#### WHAT TO PRODUCE:
The answer should be every line below, repeated exactly, with the images left out.

#### DATASET EXCERPT:
********************
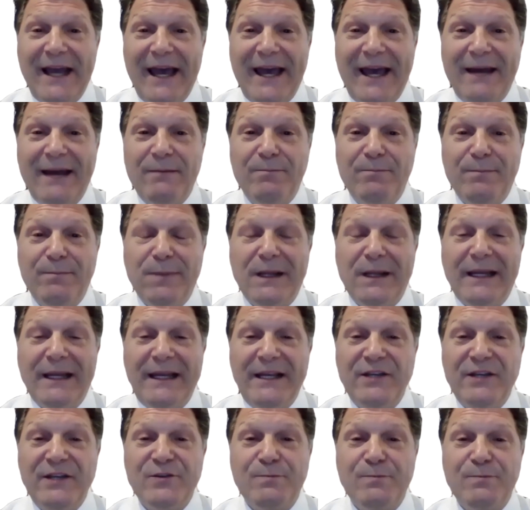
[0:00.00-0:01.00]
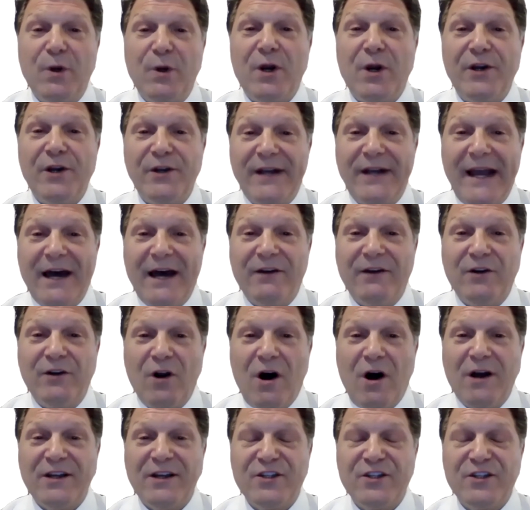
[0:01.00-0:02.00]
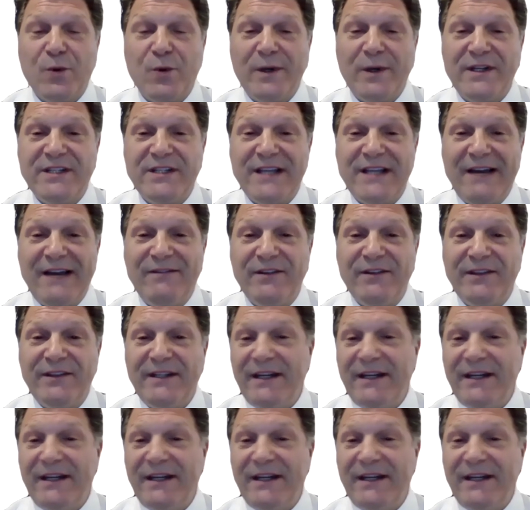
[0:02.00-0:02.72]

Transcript: and please put on your calendar August 27th.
********************
#### EXERCISE OUTPUT:
[0:00.00-0:01.00]
[0:01.00-0:02.00]
[0:02.00-0:02.72]

Transcript: and please put on your calendar August 27th.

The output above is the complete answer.